- **PROBLEM DESCRIPTION**
A single number is expected: the count of lines in the records below that contain "second".

- **Stored data**
================================
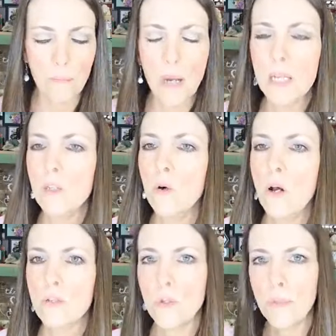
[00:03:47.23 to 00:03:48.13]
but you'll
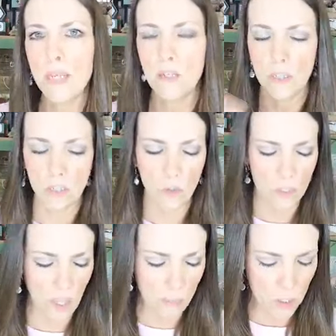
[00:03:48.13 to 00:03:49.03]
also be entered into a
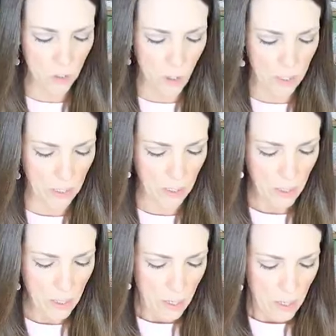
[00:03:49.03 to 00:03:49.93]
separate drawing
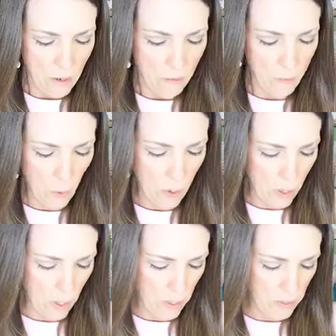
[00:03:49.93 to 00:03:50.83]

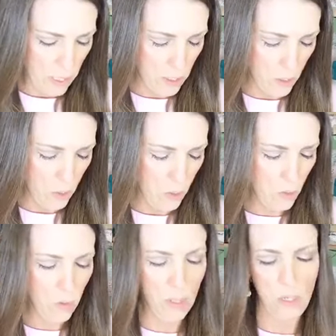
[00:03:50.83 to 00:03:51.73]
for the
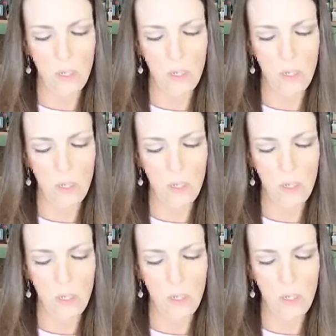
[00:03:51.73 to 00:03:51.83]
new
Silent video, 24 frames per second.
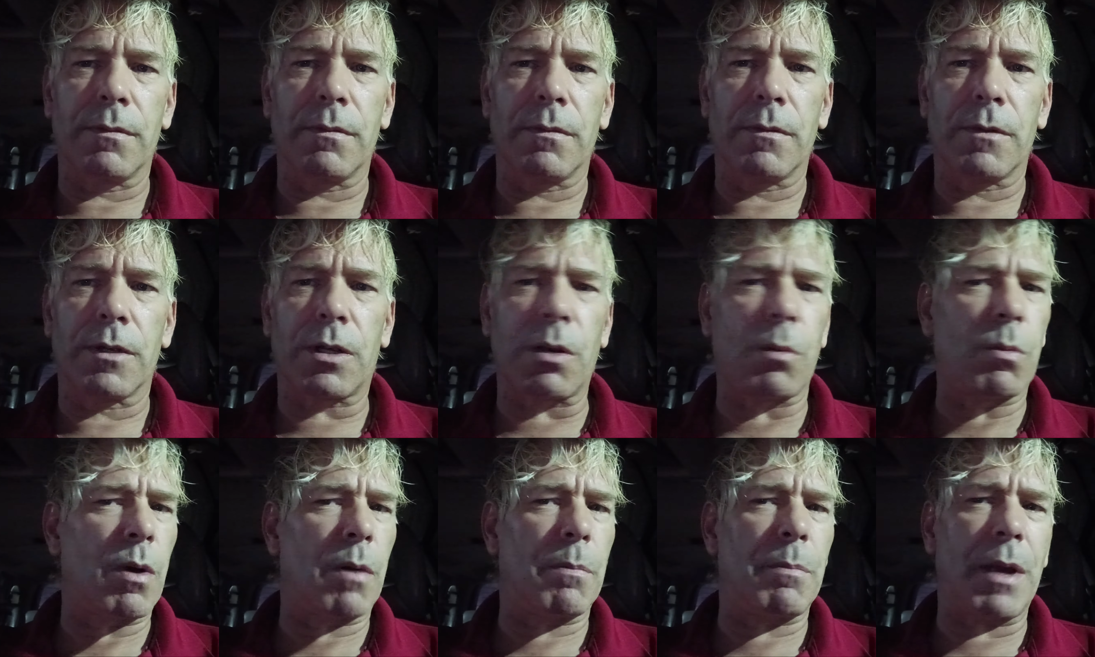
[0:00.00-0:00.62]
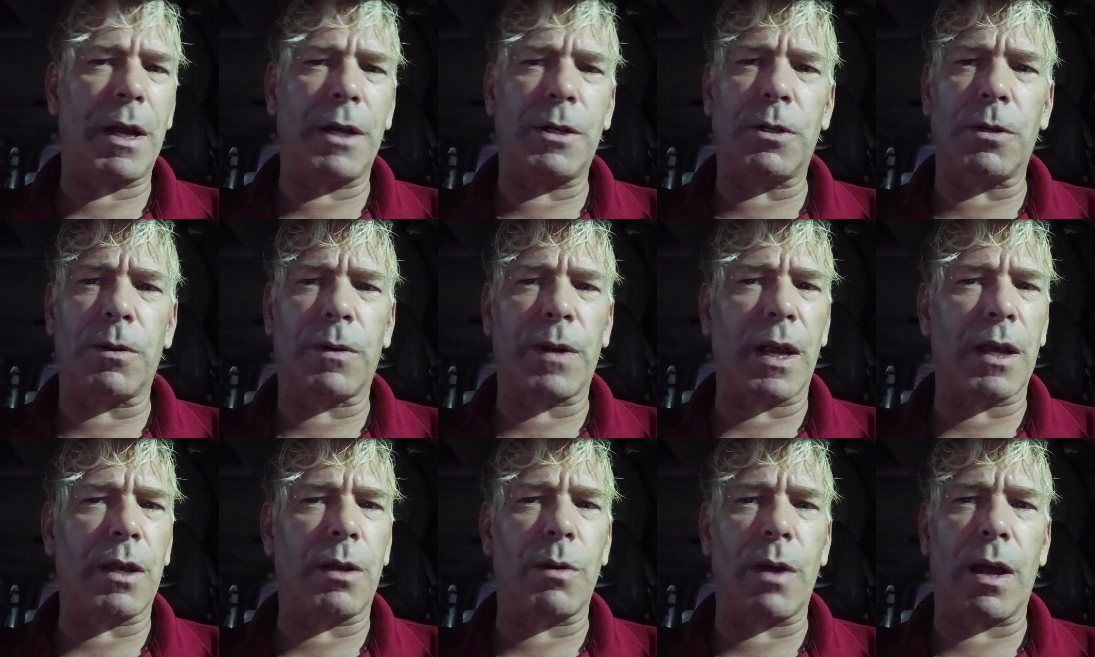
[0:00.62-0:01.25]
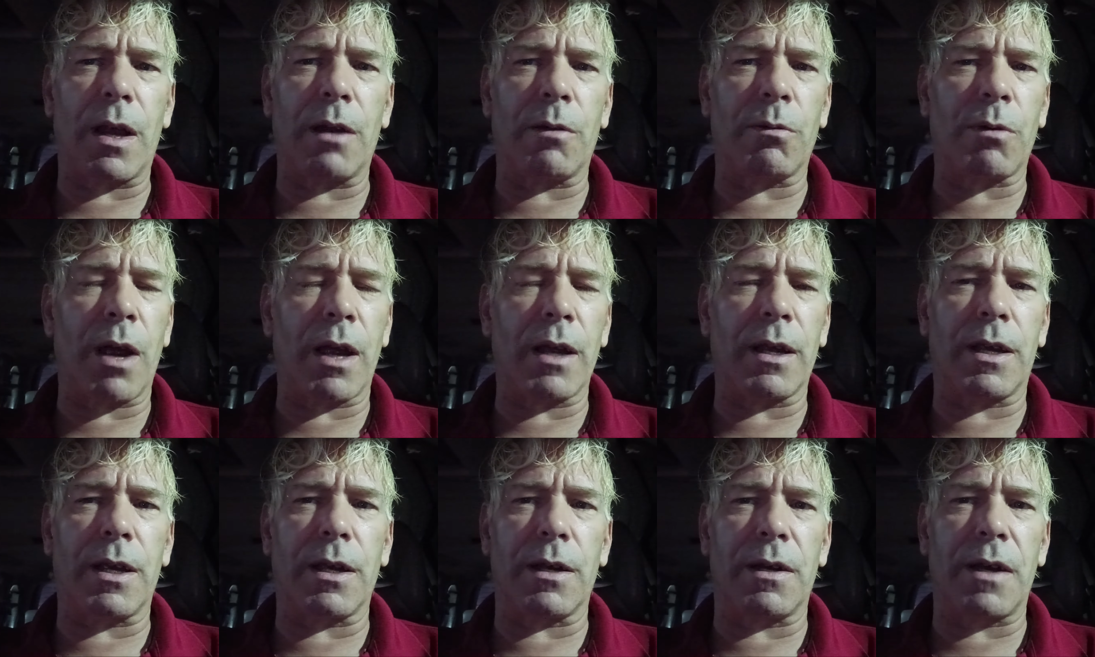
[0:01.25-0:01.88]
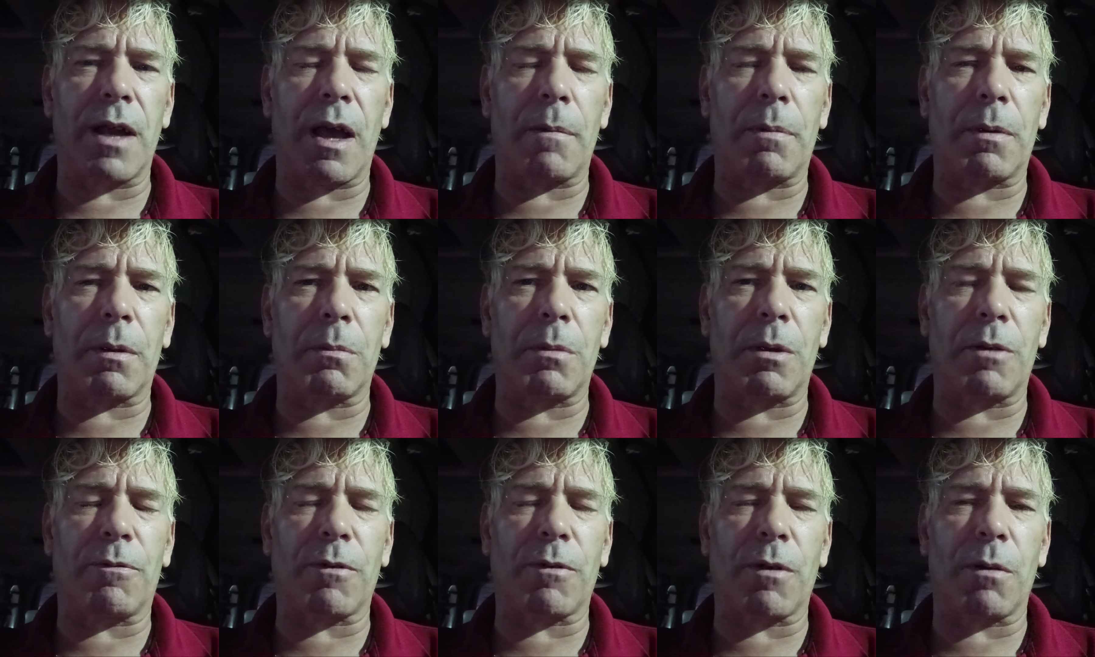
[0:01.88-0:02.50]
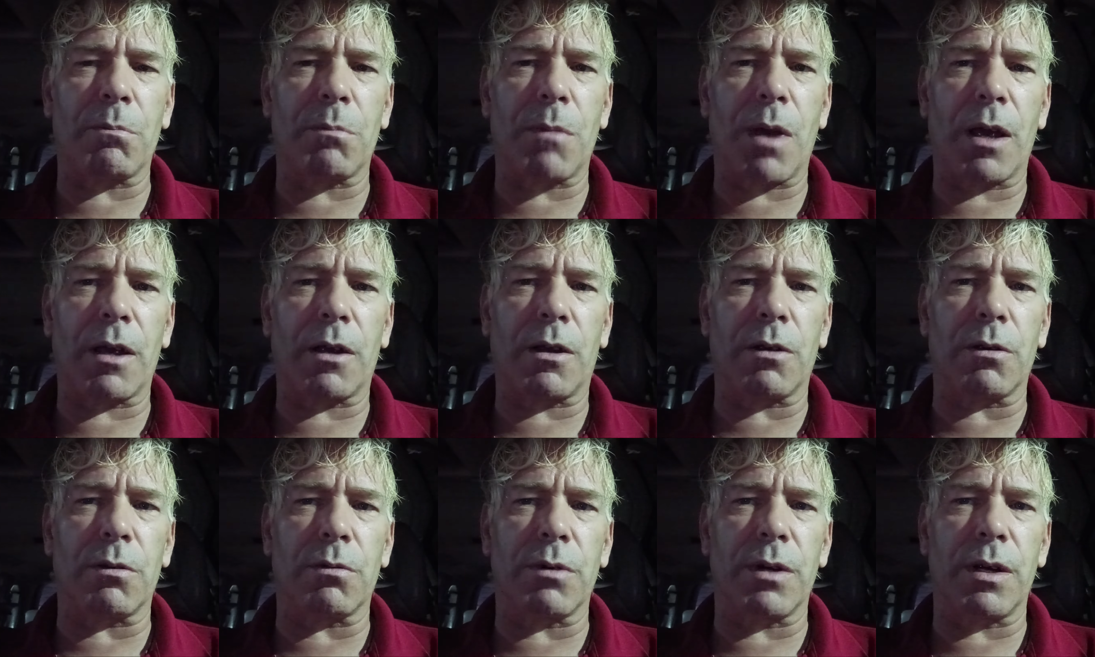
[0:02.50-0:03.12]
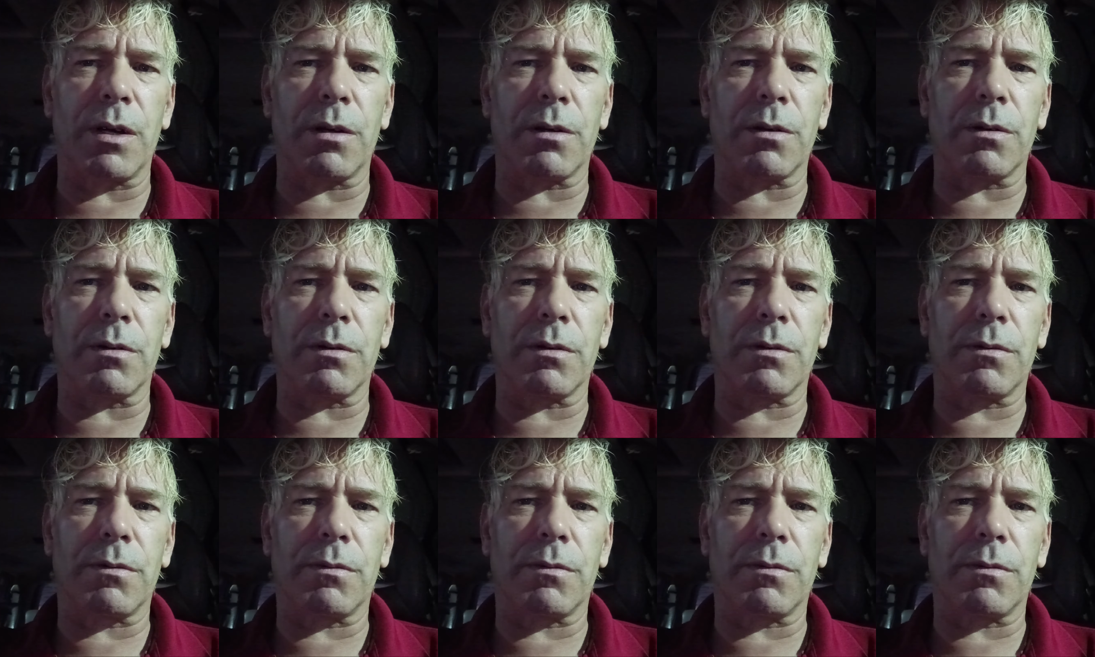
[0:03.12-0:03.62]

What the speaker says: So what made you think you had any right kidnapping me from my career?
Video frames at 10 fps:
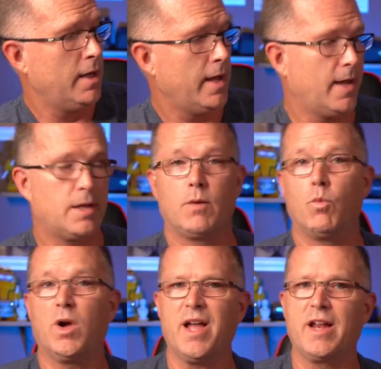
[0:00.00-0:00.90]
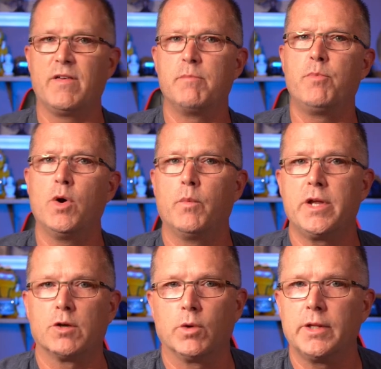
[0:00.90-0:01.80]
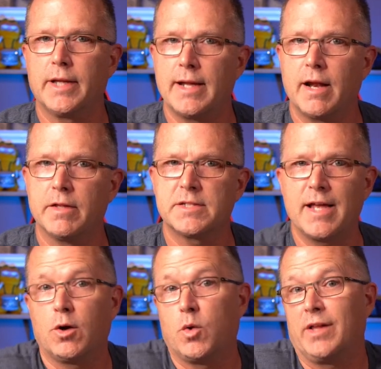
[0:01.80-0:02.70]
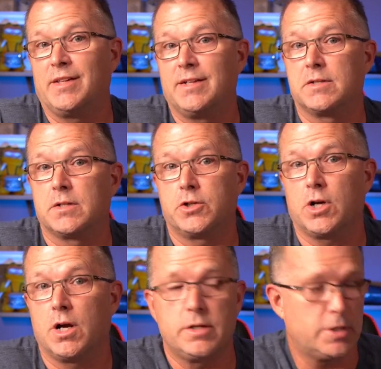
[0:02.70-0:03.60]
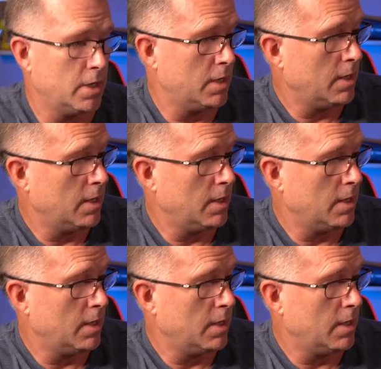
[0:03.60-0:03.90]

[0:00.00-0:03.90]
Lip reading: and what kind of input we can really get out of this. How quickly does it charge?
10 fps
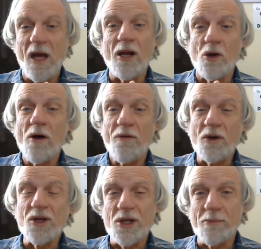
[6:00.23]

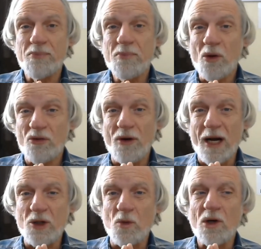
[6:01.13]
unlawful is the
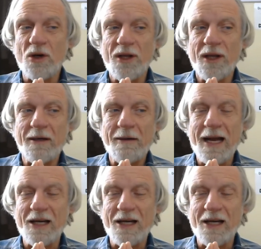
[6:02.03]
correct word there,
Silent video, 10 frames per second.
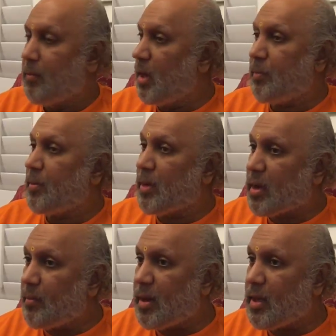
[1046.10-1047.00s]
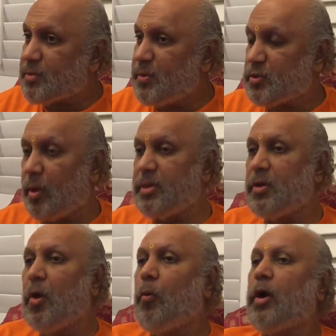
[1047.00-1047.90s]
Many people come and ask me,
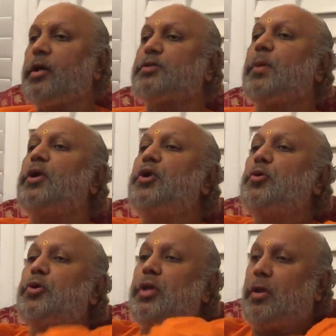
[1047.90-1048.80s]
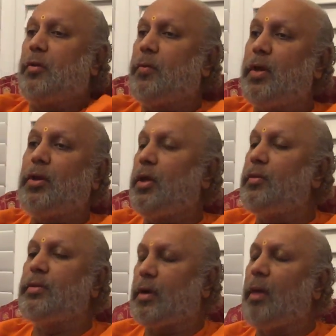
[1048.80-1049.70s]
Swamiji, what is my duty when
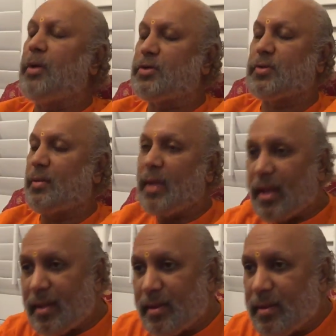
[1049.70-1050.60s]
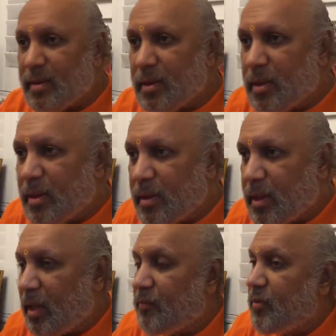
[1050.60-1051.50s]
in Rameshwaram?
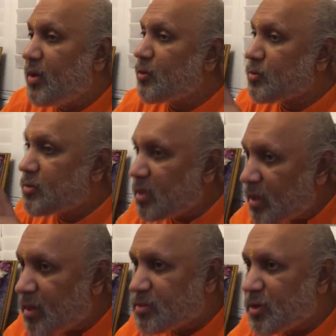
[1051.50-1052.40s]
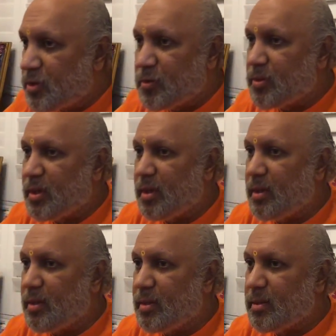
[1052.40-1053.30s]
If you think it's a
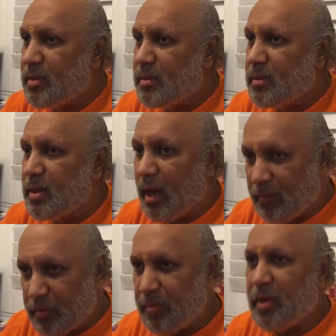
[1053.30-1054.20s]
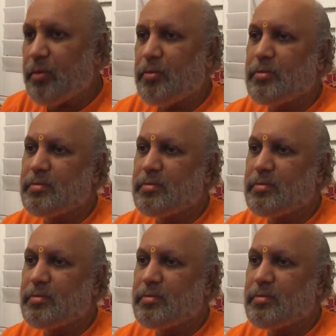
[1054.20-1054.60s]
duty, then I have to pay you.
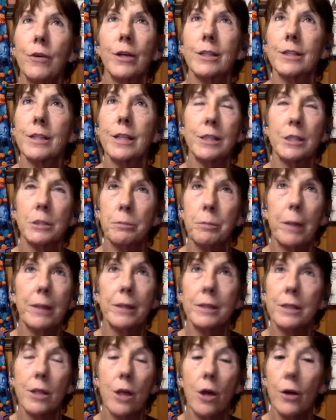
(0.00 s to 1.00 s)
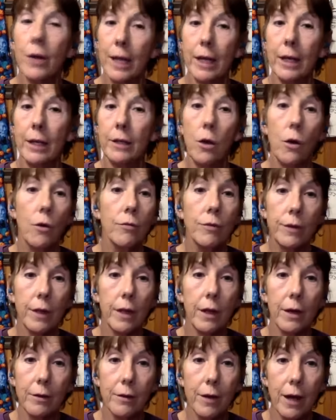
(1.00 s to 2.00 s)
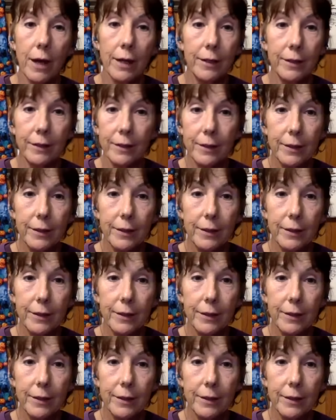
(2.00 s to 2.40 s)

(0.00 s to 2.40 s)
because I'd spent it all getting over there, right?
================================
- **WRITTEN SOLUTION**
2